→ **PROMPT**
In the entries below, repeat only the lines between those holding "Silent video, 12 frames per second." and "Lip reading: We are country, so", inclusive. Leave pictures out.

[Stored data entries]
-=-=-
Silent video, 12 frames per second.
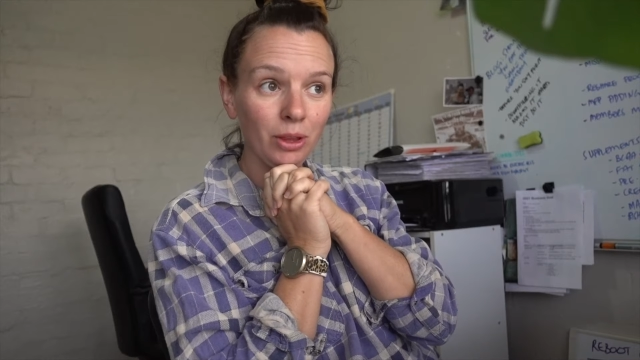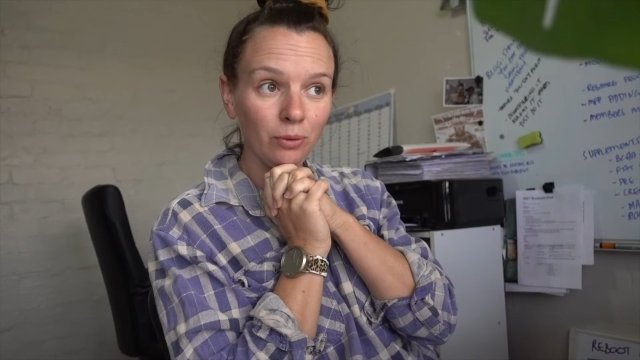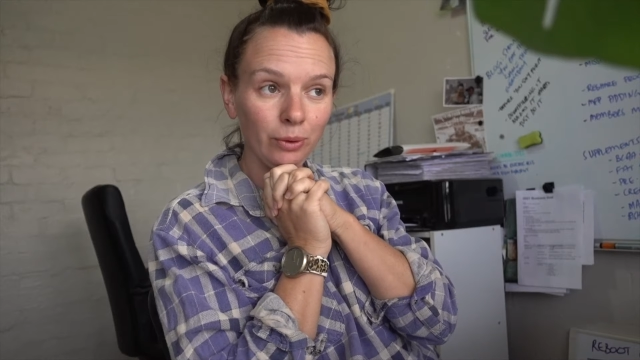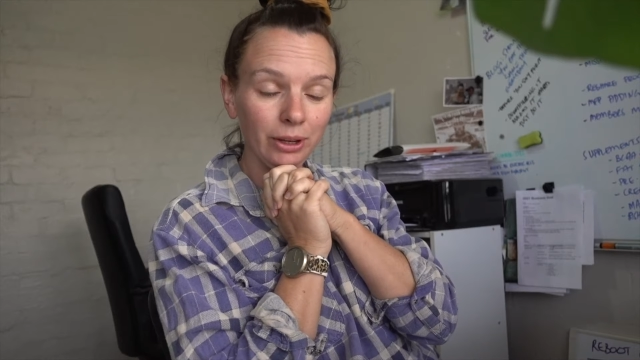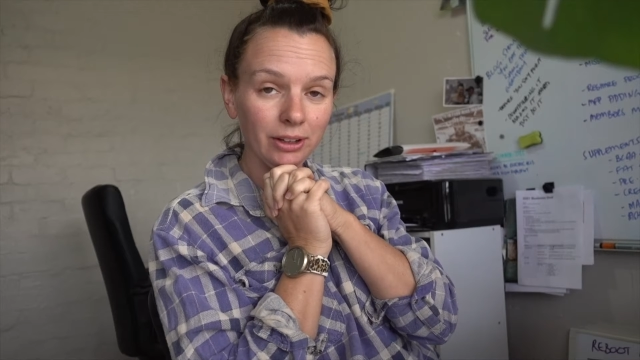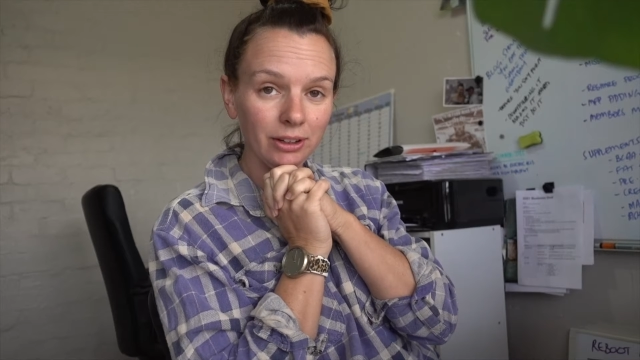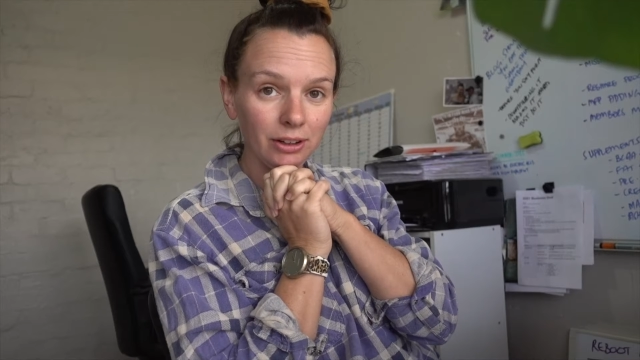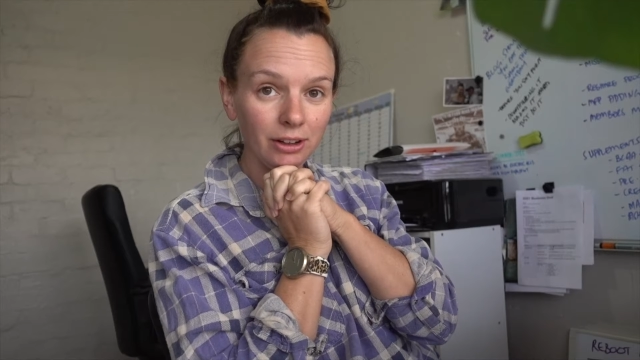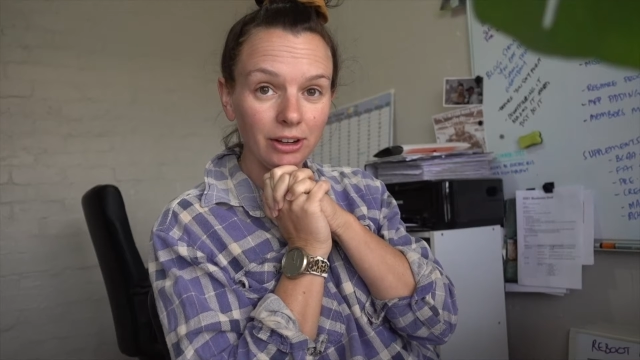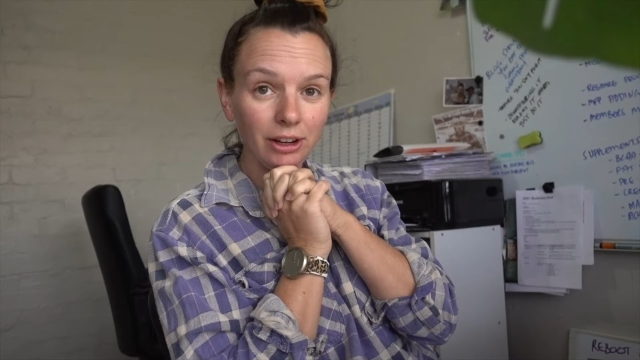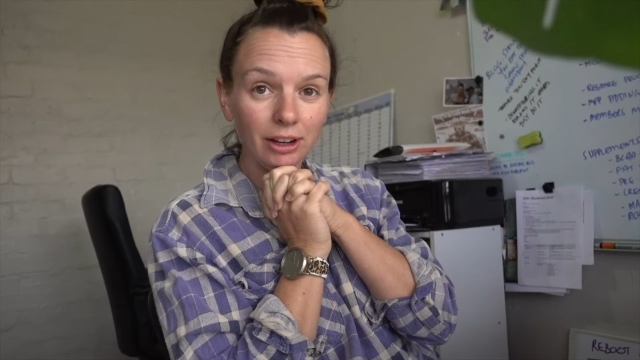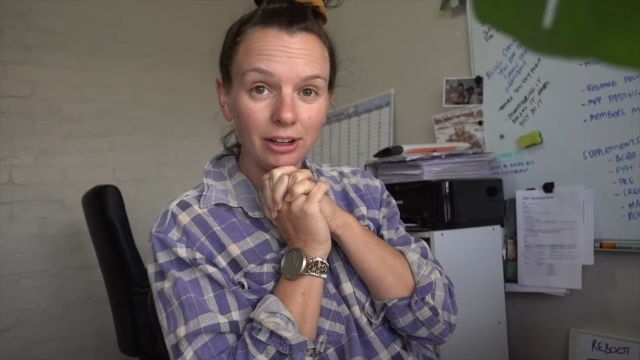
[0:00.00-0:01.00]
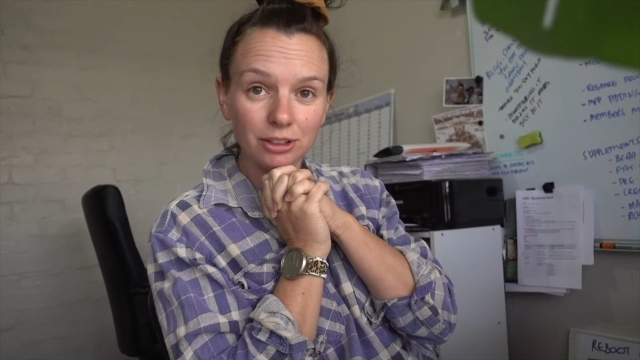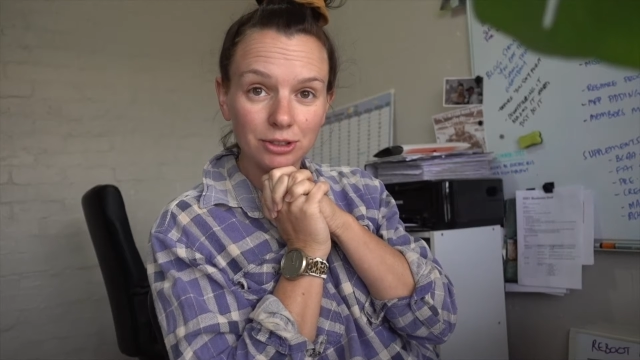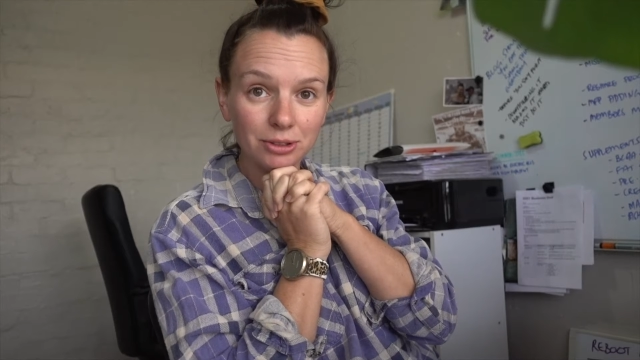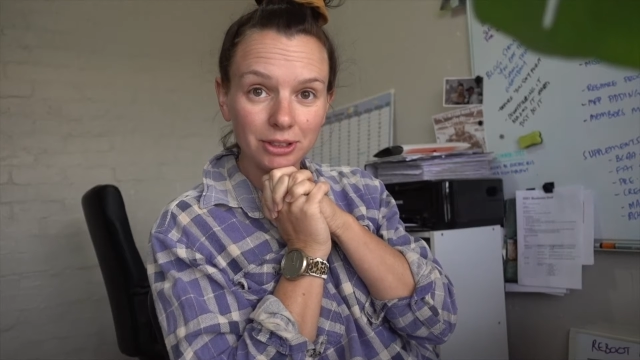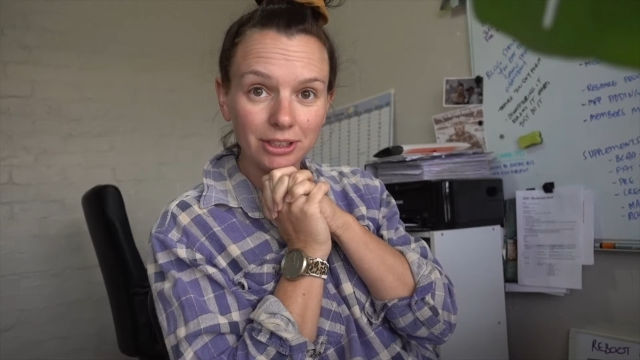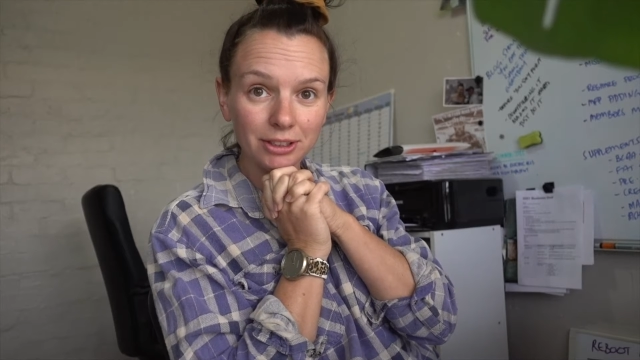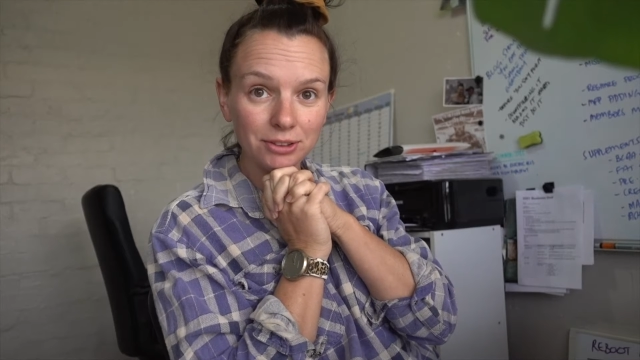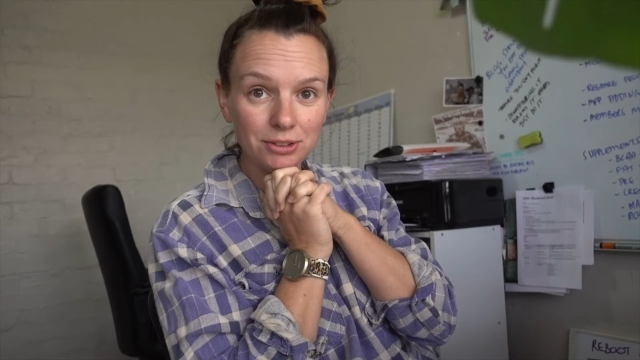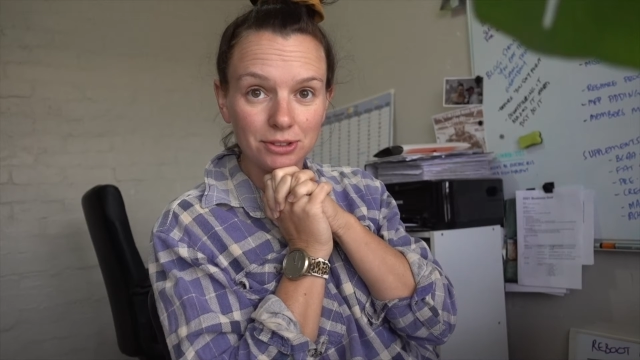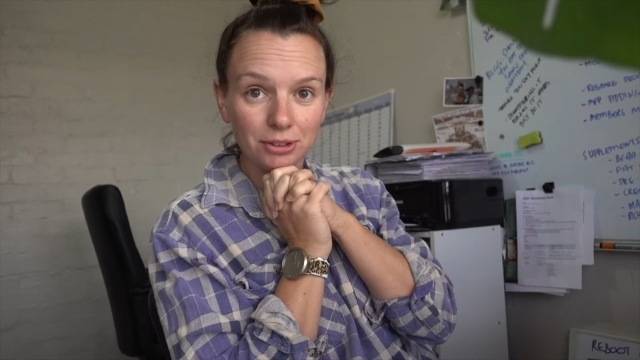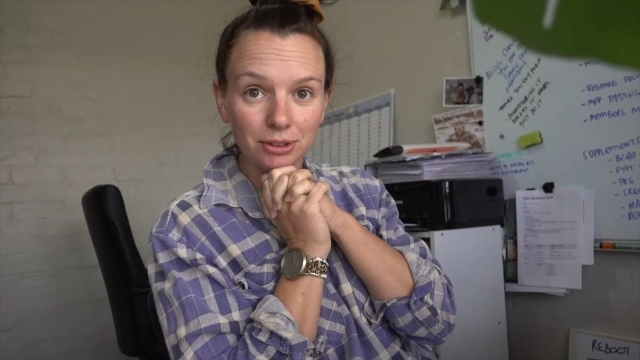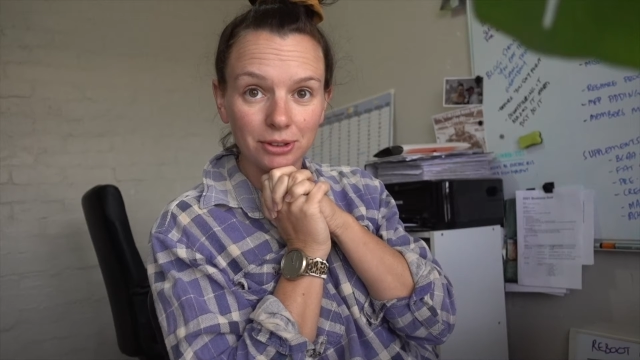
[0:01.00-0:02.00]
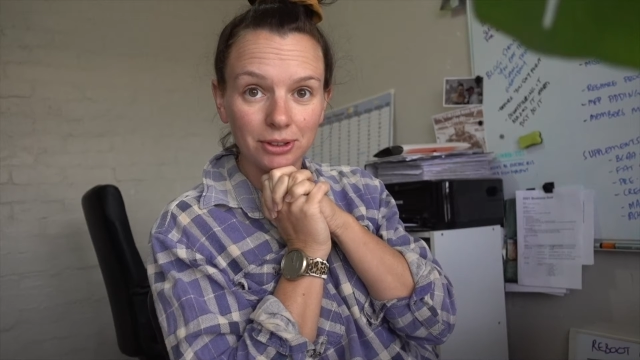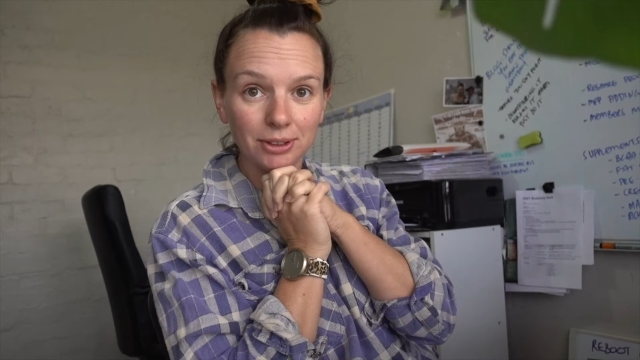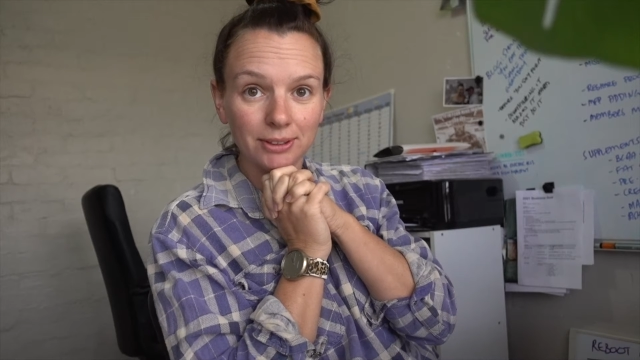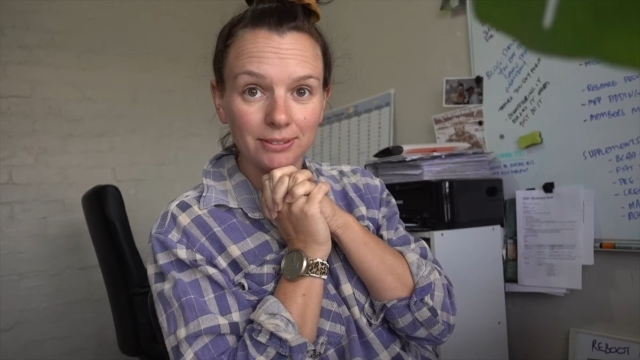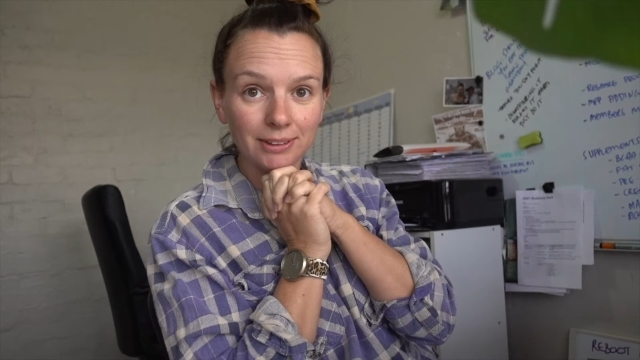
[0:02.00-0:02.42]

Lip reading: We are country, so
-=-=-
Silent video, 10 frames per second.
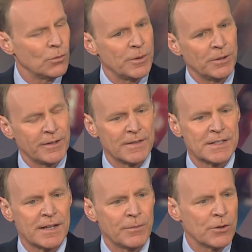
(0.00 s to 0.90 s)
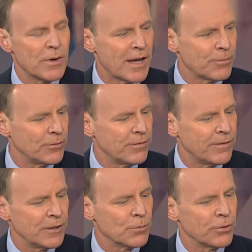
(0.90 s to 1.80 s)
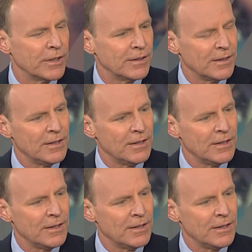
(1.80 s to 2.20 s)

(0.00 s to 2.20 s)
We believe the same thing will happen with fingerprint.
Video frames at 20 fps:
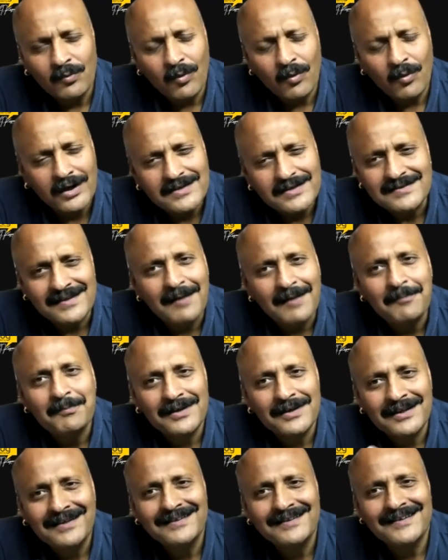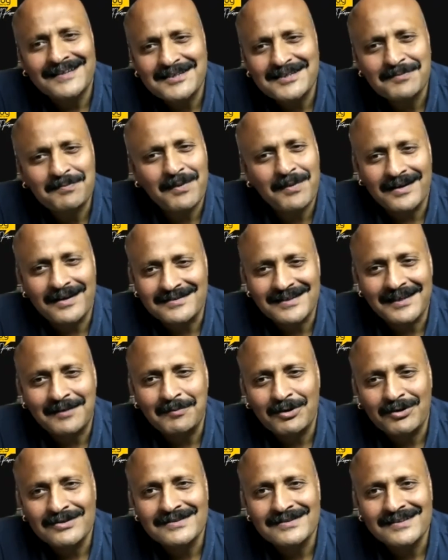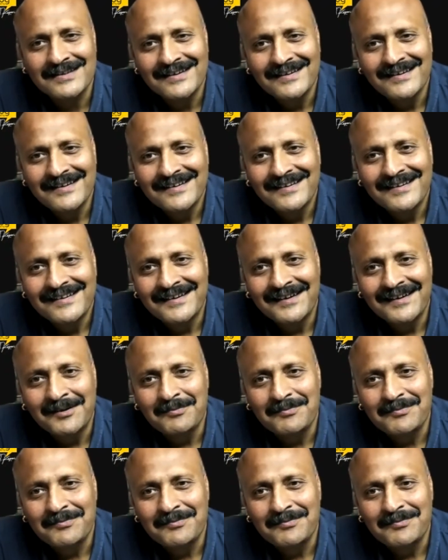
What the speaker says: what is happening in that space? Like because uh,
-=-=-
→ **TASK SOLUTION**
Silent video, 12 frames per second.
[0:00.00-0:01.00]
[0:01.00-0:02.00]
[0:02.00-0:02.42]

Lip reading: We are country, so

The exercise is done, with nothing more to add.